Pop Evil also consists of Turkish, Mexican and Polish descents. Kakaty explained that the group came together late in the 90s as most were members of competing bands but once all came together, he wanted to do something different.
“I didn’t want to save money on the recording costs,” he said. “There are so many people that can make music these days by going down to the Guitar Center or Best Buy to get an 8-track machine and the next thing you know they are recording in their basement. You don’t meet anyone like that and this industry is based on relationships.”
The lead man then wanted his band to play covers, or songs recorded by other artists.
“Instead of making just 20 bucks a night, why don’t we suck it up, save money, play some covers and find a great producer and really go for it,” he said. “Instead of recording an album, let’s do three songs.”

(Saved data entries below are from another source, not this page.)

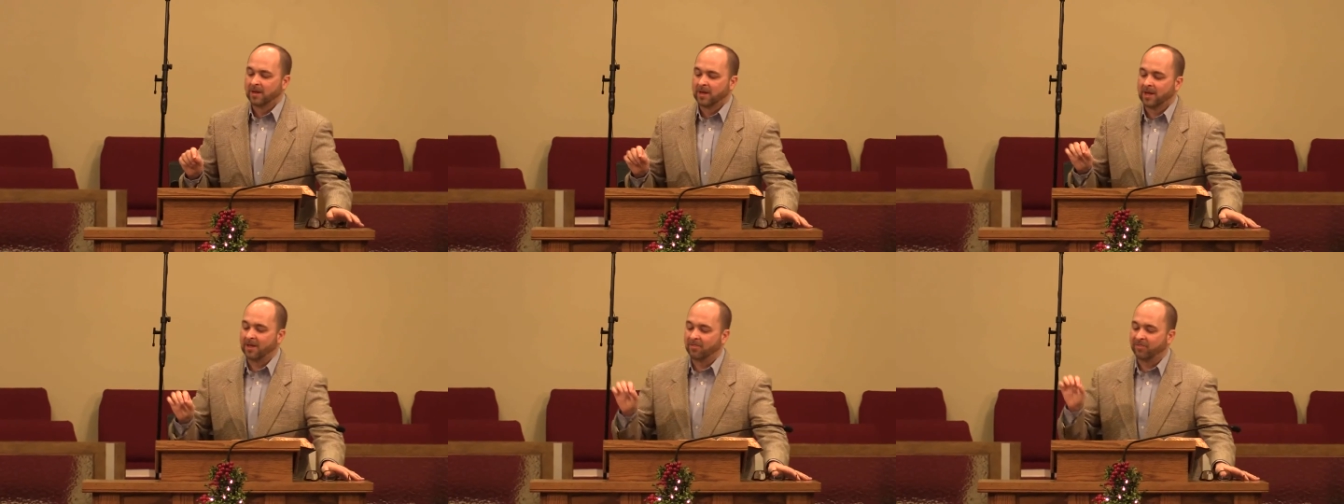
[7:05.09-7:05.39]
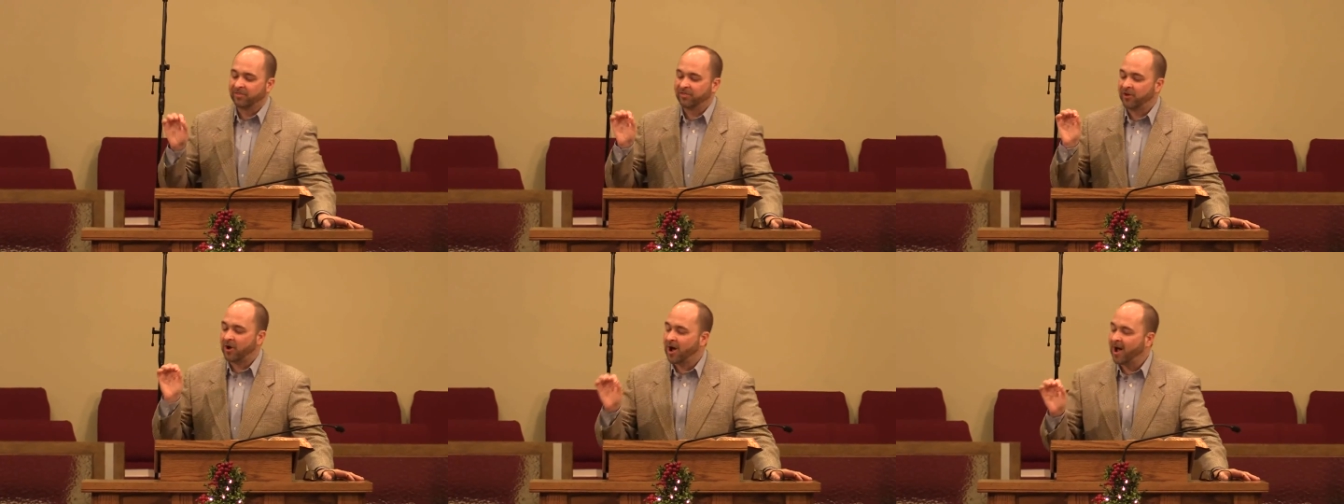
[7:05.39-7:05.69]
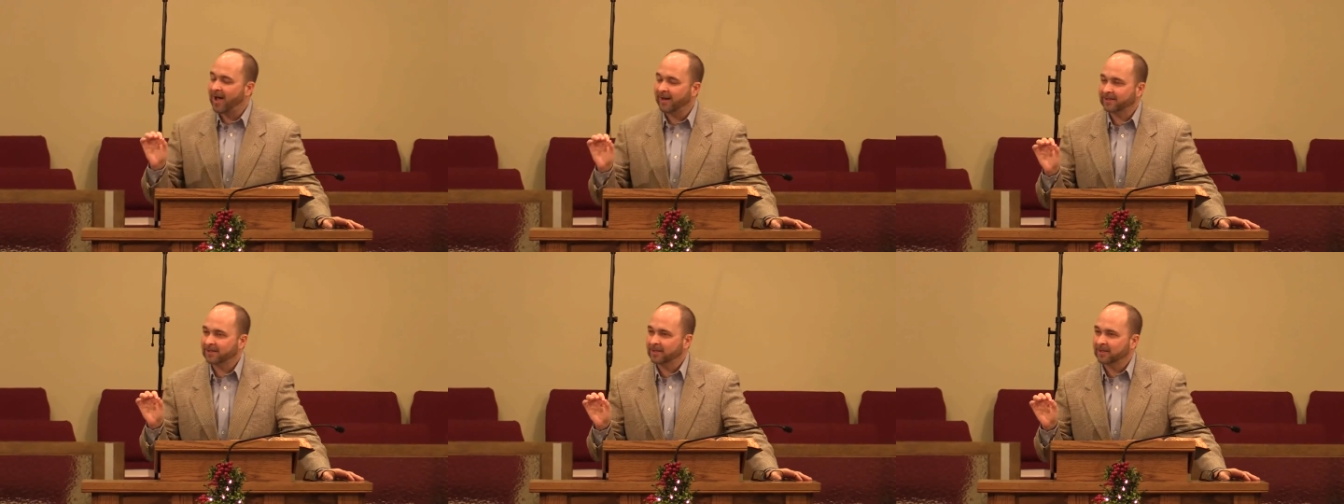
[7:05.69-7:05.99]
in
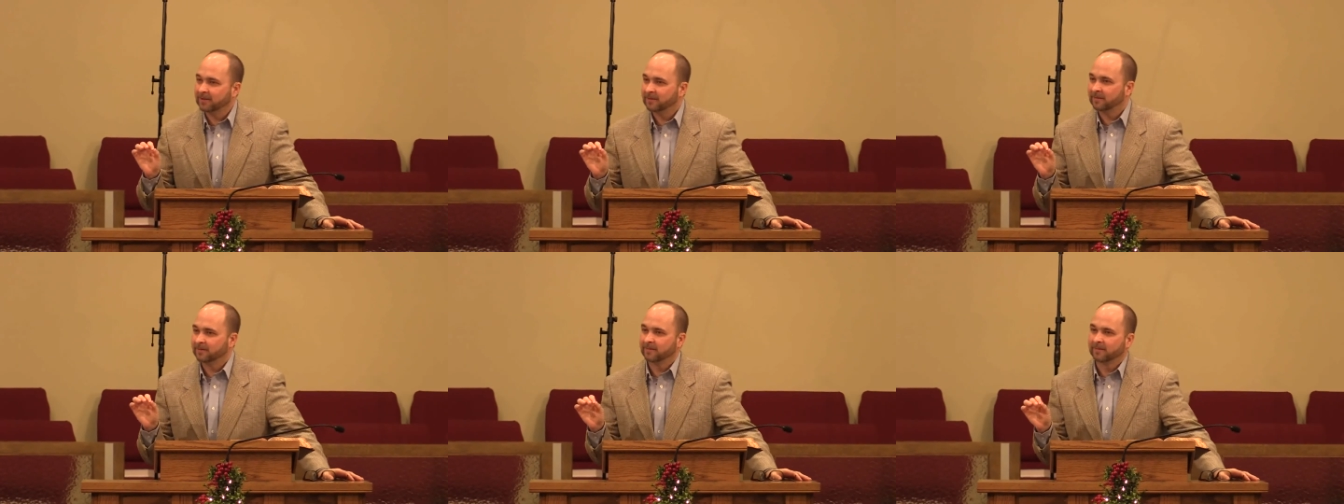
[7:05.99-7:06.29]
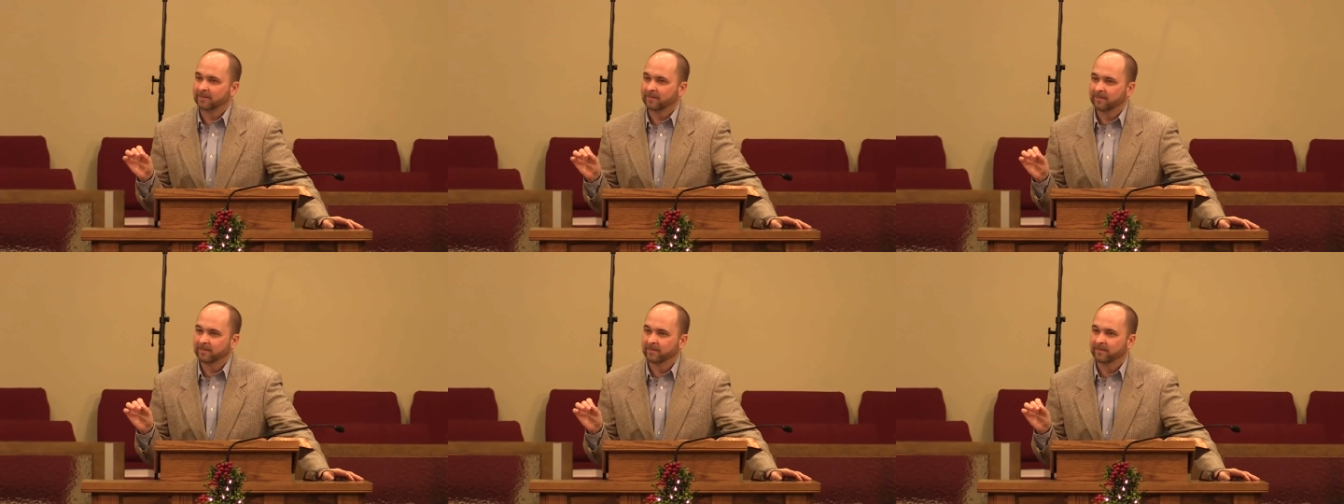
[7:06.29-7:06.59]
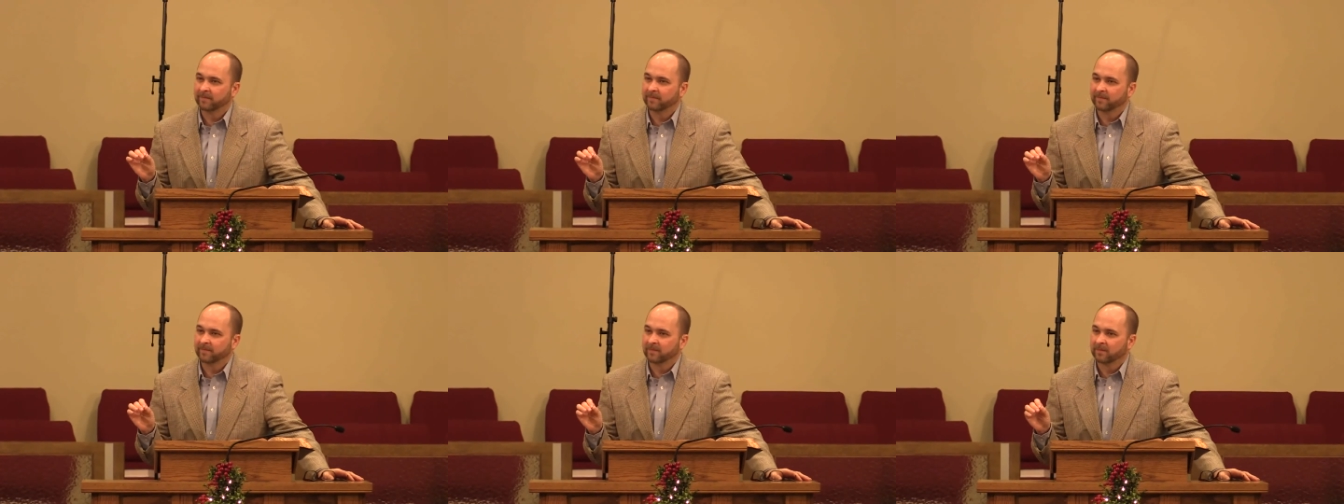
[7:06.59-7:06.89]
thought,
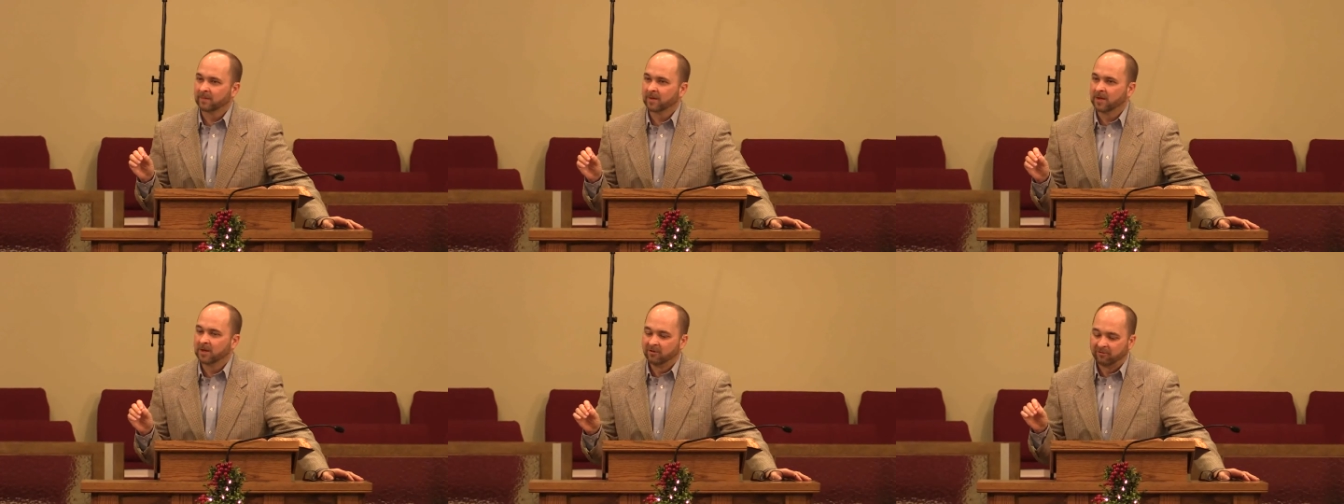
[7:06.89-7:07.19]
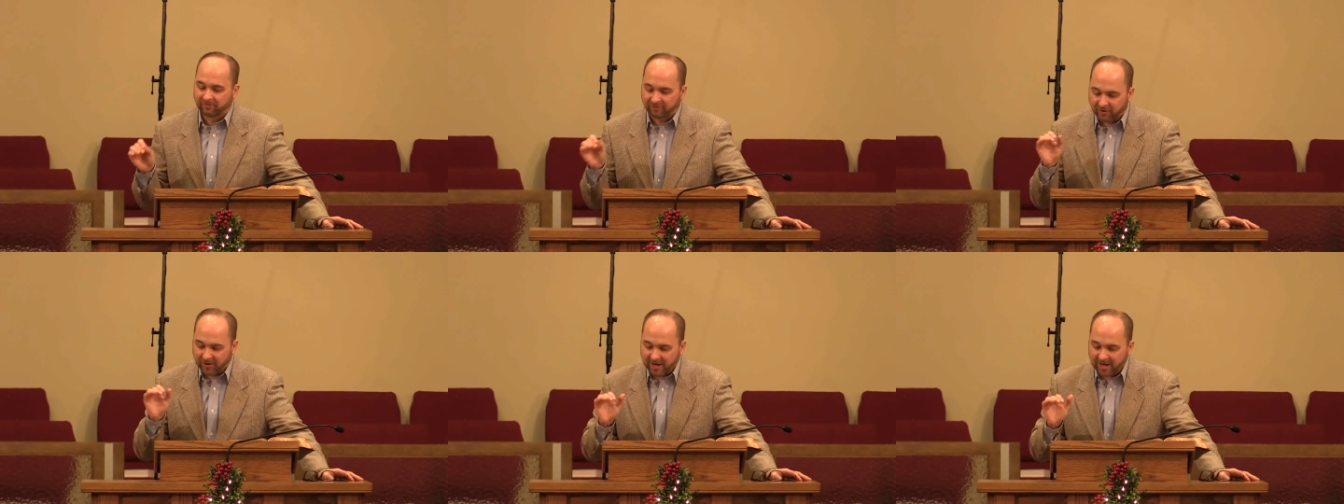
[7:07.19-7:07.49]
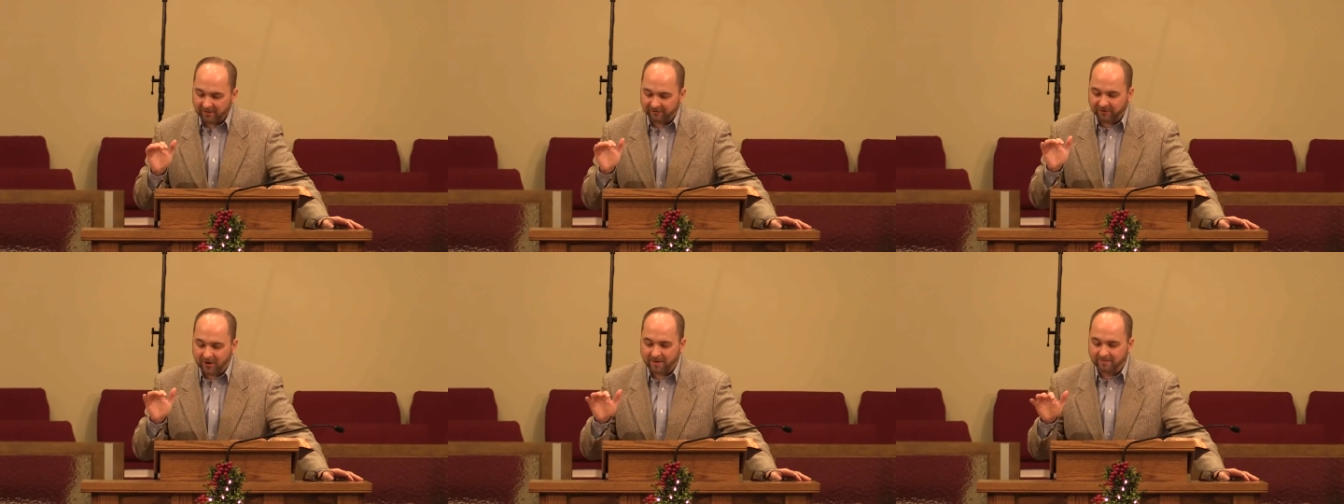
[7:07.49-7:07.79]

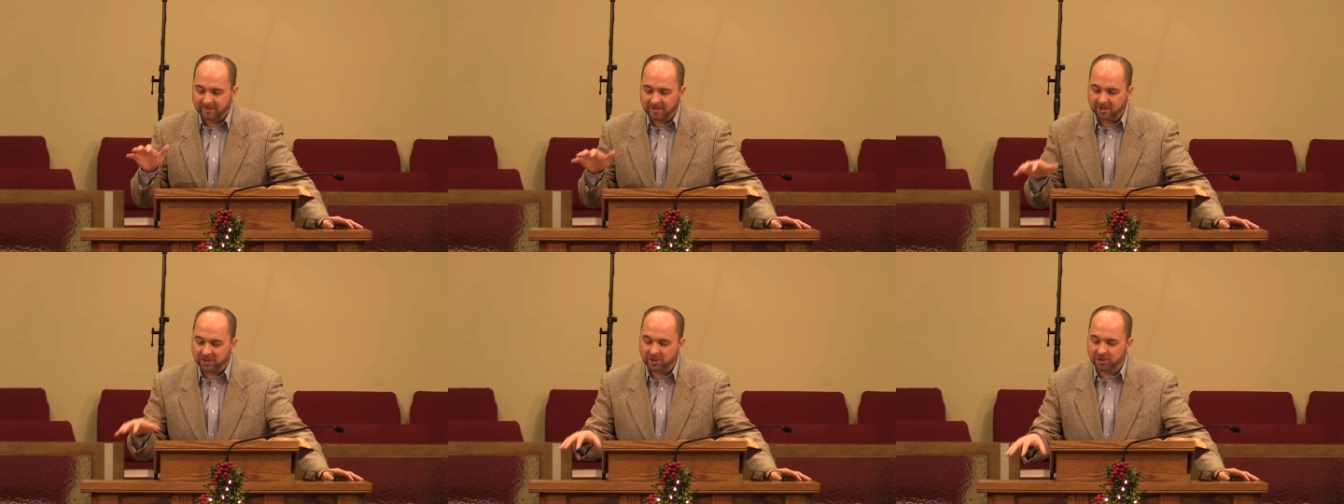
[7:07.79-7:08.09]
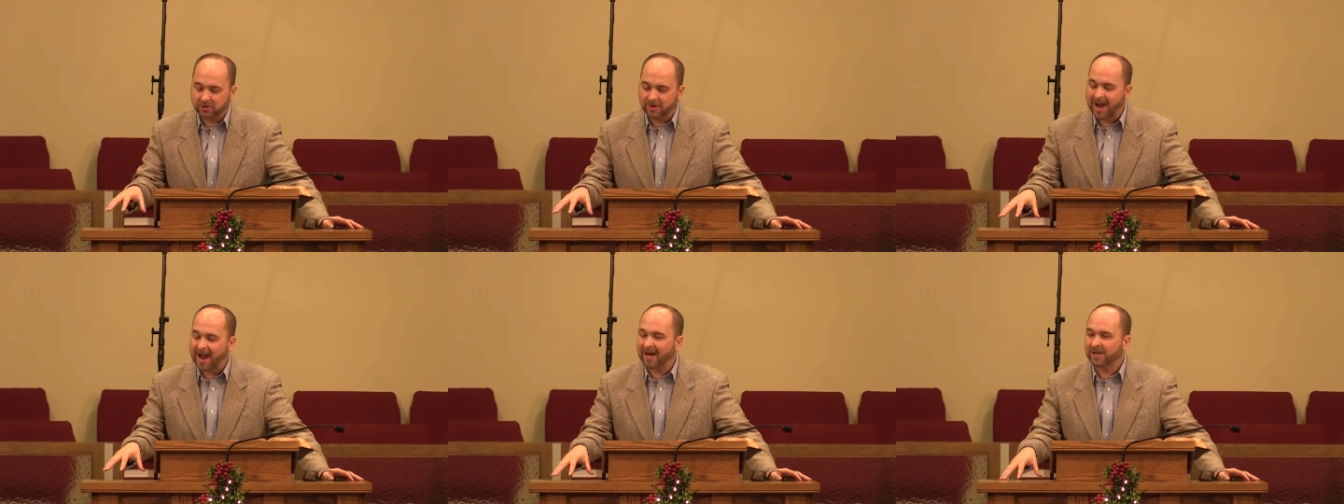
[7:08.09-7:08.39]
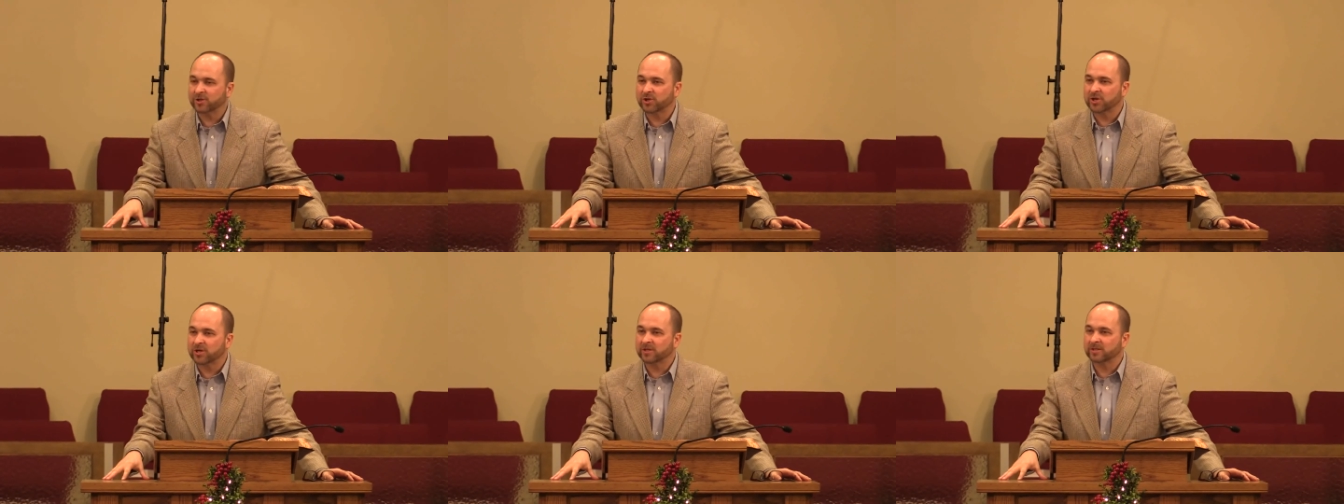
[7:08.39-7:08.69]
free from
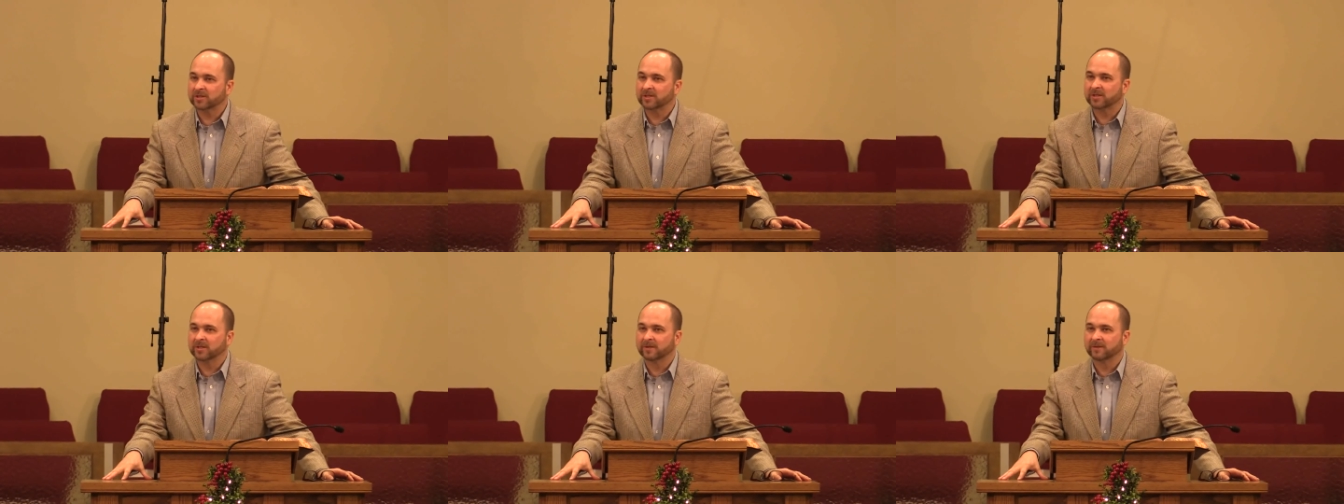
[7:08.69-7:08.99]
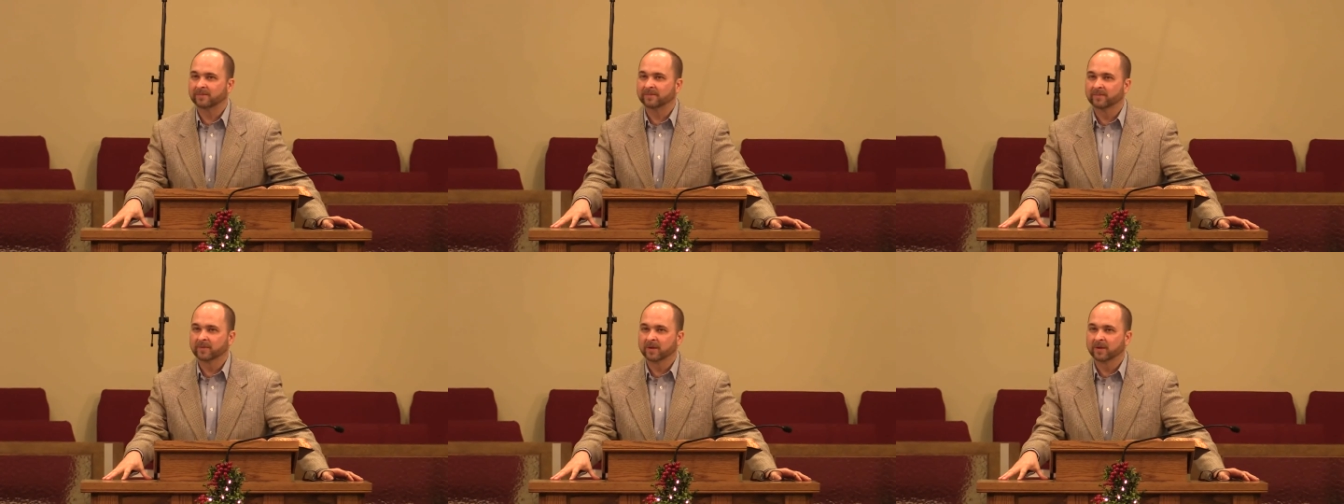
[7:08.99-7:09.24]
distractions,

Being from Michigan, Kakaty enlisted Al Sutton, whose credentials include Kid Rock, another Detroit native. “Our first song was ‘Somebody Like You’ and we then shot a video for that single,” he said. “We then went to our hometown radio station in Grand Rapids (97.9, WGRD) and just hounded them.”
The hounding worked as the single was added to their nighttime rotation in 2006. The song instantly drew rave reviews forcing the program director of WGRD to put the single into fulltime rotation.
After the song went No. 1 at the station, the PD asked for another song in 2007, “100 in a 55,” and that instantly became the local chart-topping hit. indie label Pazzo Records came in and snatched up Pop Evil and the boys hit the studio to record the album, Lipstick On The Mirror. The single “100 in a 55” was re-released and is currently in the active rock charts across radio America and “Somebody Like You” was also recently released to mainstream radio stations.
Pop Evil then left the Michigan area and began touring, supporting bands like Tesla, Puddle of Mudd, Theory of a Deadman and Saliva. Now, they have just started a tour of their own.
“It’s really insane,” explained Kakaty. “Everywhere we go the fans are going nuts. We are on our second single now and that’s crazy because some major record bands don’t have two singles.”
Kakaty added their shows are high energy and well worth the price of admission. “The economy is so bad, especially in Michigan, people don’t have $10 or $20 to waste on something they don’t get,” he said. “You play your instrument for nine hours on stage, you are going to get booed. You have to put on a show. From a national standpoint, Kid Rock and Eminem (another Detroit guy) spend a ton of money on their props, so whether you like them or not, they take you on a journey and that’s what we try to do. We don’t have that kind of money but we really try to do it right.”
Pop Evil has since added their DJ to the tour so there are no recorded tracks behind the music — the entire musical barrage is created right there on stage.